She is relieved when the nurse dims the lights on her second night. She is exhausted (the opposite of what her doctor wants she is sure).
X
Her body jerks awake in the middle of the night. For a moment she lies there listening to the quite hum of the hospital and wonders why she has been pulled out of a deep sleep. Then a cold sort of dread washes over her and she forces herself to shift her gaze to the right.
“Frank…”
He is sitting in chair with his black coat spilling over the arms (he has forgone the white skull that has become synonymous with him in the last few months). A ball cap is pulled down over his face and he has his hands folded in his lap.

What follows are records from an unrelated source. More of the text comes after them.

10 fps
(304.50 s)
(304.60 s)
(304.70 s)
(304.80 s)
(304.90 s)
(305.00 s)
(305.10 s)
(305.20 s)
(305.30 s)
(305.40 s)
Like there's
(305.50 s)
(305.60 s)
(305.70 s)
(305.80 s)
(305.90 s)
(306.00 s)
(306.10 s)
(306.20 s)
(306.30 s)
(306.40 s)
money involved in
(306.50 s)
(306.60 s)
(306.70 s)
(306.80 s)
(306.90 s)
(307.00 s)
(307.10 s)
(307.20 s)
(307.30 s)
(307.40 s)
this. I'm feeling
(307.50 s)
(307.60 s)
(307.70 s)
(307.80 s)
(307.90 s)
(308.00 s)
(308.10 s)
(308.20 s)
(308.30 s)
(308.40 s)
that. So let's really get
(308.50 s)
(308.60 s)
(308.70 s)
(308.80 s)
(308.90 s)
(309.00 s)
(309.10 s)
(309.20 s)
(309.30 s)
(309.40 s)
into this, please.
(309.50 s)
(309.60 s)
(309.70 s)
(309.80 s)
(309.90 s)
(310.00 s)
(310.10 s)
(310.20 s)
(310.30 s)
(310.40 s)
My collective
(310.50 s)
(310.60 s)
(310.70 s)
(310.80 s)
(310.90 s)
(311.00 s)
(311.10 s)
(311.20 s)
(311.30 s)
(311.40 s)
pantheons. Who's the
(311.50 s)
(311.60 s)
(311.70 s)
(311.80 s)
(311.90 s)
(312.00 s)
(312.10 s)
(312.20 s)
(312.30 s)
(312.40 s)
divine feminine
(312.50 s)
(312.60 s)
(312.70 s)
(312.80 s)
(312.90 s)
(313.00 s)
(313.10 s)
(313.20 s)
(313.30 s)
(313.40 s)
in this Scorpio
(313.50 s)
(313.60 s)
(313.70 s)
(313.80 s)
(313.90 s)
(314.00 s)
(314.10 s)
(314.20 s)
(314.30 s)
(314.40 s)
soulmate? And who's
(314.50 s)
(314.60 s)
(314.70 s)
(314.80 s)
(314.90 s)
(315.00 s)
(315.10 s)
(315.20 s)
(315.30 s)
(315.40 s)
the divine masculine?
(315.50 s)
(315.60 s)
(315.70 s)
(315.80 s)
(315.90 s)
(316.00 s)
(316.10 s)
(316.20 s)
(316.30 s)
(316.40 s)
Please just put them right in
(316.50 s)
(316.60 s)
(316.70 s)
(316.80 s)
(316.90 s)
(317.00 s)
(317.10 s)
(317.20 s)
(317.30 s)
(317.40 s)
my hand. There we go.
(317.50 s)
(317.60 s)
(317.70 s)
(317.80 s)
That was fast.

Her hand comes out to wrap around the bed rail and she uses it to pull herself up and to the side, ignoring the way her ribs scream at her for doing so. She thinks he looks pained at her attempt to put distance between them but given her inability to see properly she can’t be sure.

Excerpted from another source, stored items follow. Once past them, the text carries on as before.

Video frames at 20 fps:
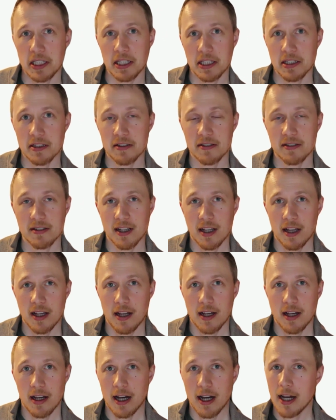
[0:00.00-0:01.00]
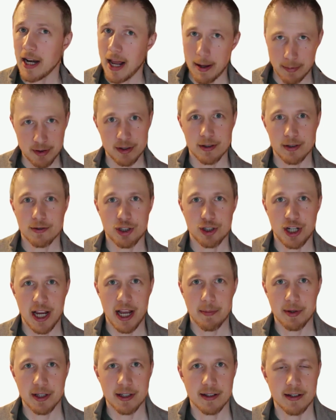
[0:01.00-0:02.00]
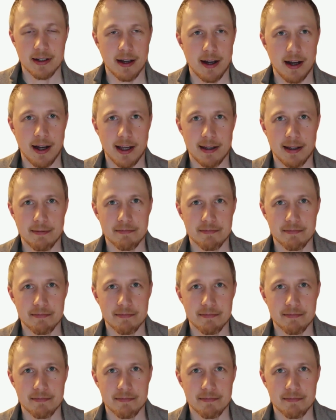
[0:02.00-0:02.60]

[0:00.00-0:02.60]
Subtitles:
is an absolute champion. I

“What the hell are you doing?”
She hasn’t heard his voice since that night in the woods (I’m already dead). It sounds rough, almost as if it is hasn’t been used in a while. She stares at him for a moment too long, wondering if she is truly seeing him or if her head got knocked harder than she first thought.

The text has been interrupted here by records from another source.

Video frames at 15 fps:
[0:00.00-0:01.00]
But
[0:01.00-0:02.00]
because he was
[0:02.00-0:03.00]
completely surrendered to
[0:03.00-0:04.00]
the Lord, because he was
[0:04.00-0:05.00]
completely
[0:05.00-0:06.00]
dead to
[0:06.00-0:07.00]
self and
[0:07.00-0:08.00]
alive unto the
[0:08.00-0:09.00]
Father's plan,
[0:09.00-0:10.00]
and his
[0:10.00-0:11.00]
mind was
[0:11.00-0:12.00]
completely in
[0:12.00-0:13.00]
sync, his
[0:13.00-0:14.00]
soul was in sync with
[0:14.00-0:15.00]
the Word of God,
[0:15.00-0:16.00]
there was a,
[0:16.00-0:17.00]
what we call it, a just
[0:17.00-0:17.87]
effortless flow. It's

“Answer the damn question, Karen.” He leans forward a little, his head dipping so she can see his eyes better. There is something about them that stifles any defiance rising in her.
“My job.”
(well, not all of her defiance)
He laughs. It’s bitter, harsh and her fingers tighten around the rail. “Bullshit. What the hell are you doing?”
Her head falls and hair spills over her shoulders, temporarily blocking him from view. “What I always do…”
“Sounds about right,” Frank states. She hears the scrape of the chair being dragged closer to her. She practically sandwiches herself against the opposite side of the bed. He sighs. “Don’t do that.”
Her head turns and he’s right there, one hand pressed to the fabric of her blanket. Her eyes move to it and he is quick to pull it back. “Do what?”
“Act afraid of me,” he tells her.
She tries to smile and finds that this too is painful. “I am not afraid of you, Frank,” she says. She is not trying to give him any measure of peace. Instead her tone is clipped. “I told you. I’m done.”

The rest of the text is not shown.